The team proposes two robust principles: 1. Activated FLOPs determine reasoning capability—models with the same training loss but higher activated computation perform better in reasoning; 2. Token-per-parameter (TPP) needs balance—memory tasks favor more parameters, while reasoning tasks benefit from an optimal TPP. These laws are verified through Guided Reinforcement Pre-training with Optimization (GRPO) and test-time computation expansion, and the optimal sparsity needs to be determined during the pre-training phase.

## Experimental Validation: Systematic Support from 65 Open-Source Checkpoints

The team releases 65 pre-trained checkpoints (covering different hidden dimensions, number of experts, and Top-K configurations), trained based on NVIDIA Megatron-LM, and evaluated on benchmarks such as GSM8K/MATH (mathematical reasoning) and HumanEval/MBPP (code generation). They use methods like lm-evaluation-harness, and open-source data, code, and logs to ensure the reproducibility of the research.

## Practical Implications: Re-thinking the MoE Design Paradigm

It revises the traditional computationally optimal scaling landscape, requiring simultaneous consideration of activated FLOPs and TPP; guides resource-constrained teams to prioritize optimizing activated computation and data efficiency rather than blindly expanding parameters; the open-source checkpoints provide research resources for the community, accelerating the iterative optimization of MoE architectures.
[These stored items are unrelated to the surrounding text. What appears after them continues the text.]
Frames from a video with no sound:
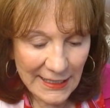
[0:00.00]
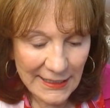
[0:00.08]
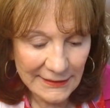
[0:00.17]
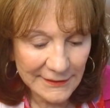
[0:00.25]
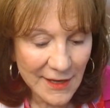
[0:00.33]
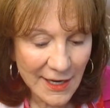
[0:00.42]

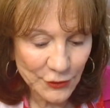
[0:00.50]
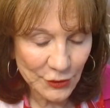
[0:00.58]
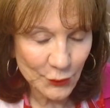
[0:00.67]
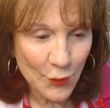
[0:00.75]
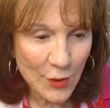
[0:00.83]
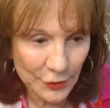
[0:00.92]
It's not
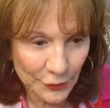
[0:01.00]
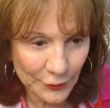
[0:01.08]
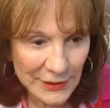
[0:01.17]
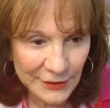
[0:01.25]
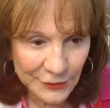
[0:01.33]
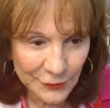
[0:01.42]
just water
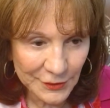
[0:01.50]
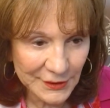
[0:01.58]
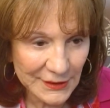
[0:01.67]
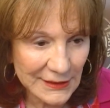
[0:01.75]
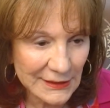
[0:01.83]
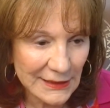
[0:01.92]

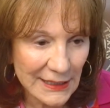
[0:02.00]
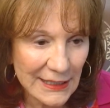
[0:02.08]
resources,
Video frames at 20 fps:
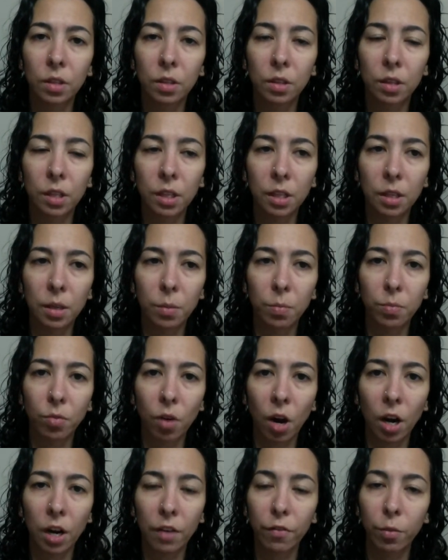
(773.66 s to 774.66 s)
the
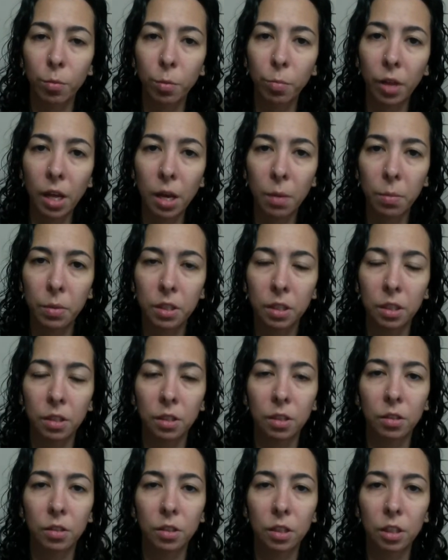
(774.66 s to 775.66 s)
product from the plant
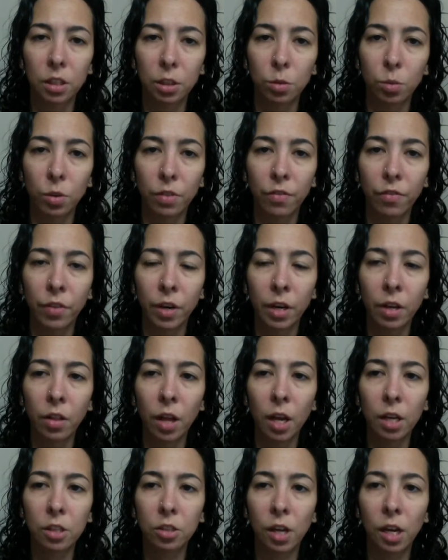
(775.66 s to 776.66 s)
material, such as with vanilla
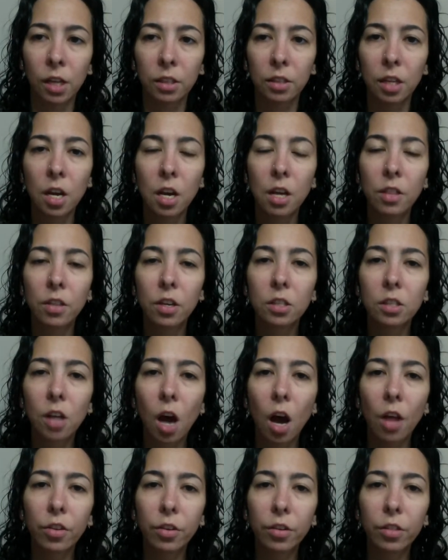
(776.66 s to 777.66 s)
extract. There's
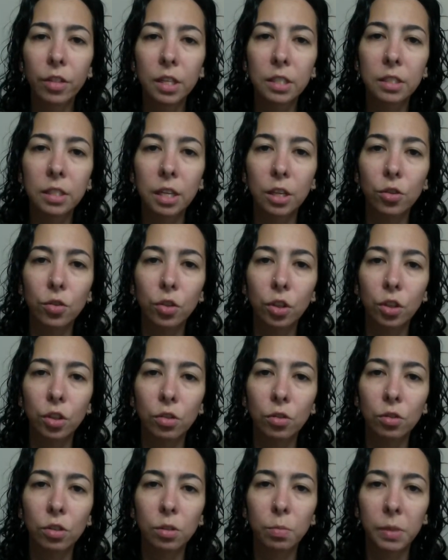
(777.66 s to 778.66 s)
other things that you can
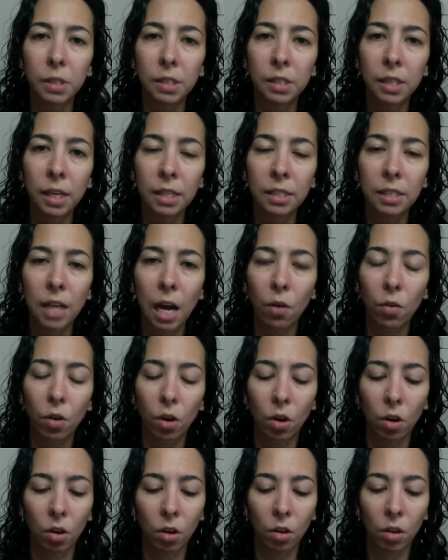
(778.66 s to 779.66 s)
use besides
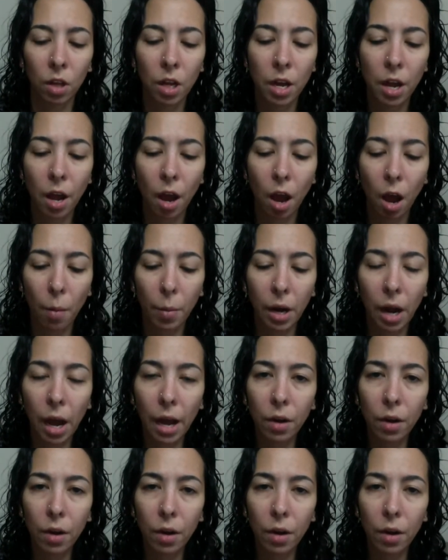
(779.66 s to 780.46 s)
alcohol, and I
## Technical Details and Open-Source Contributions

The project is based on NVIDIA Megatron-LM and the volcengine/verl framework. Pre-training scripts are located in scripts/pre-training/ (corresponding to Hugging Face checkpoints). It integrates EleutherAI's lm-evaluation-harness, provides evaluation scripts for math/code tasks, the taskloss-eval/ directory contains instructions for task loss evaluation, and test-time-compute/ supports self-consistent decoding.

## Conclusion and Outlook: Capability Decoupling Drives Architectural Innovation

This research provides a new perspective for the decoupling of LLM capabilities; future architectures may shift from a 'one-size-fits-all' approach to 'divide and conquer'. Optimizing MoE sparsity configuration will become a key topic, and the open-source resources lay the foundation for exploration in this direction, supporting the development of computationally optimal AI systems.